TASK:
Extract the records below word for word and ignore the images.

[PROVIDED DATA]

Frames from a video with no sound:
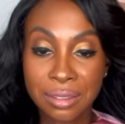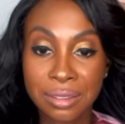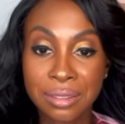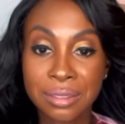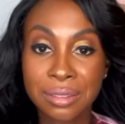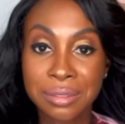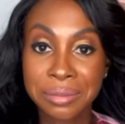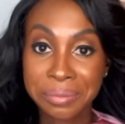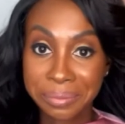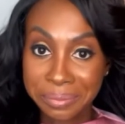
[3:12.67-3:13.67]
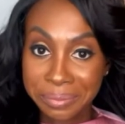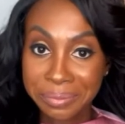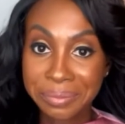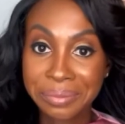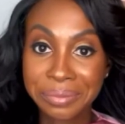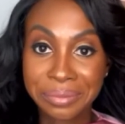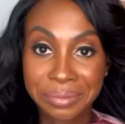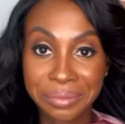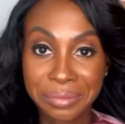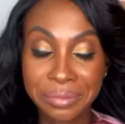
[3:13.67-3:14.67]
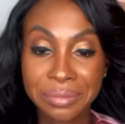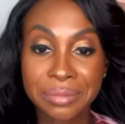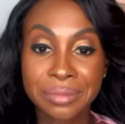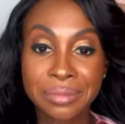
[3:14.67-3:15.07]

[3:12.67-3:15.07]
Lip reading: (silent)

[/PROVIDED DATA]

OUTPUT FOR THIS EXERCISE:
Frames from a video with no sound:
[3:12.67-3:13.67]
[3:13.67-3:14.67]
[3:14.67-3:15.07]

[3:12.67-3:15.07]
Lip reading: (silent)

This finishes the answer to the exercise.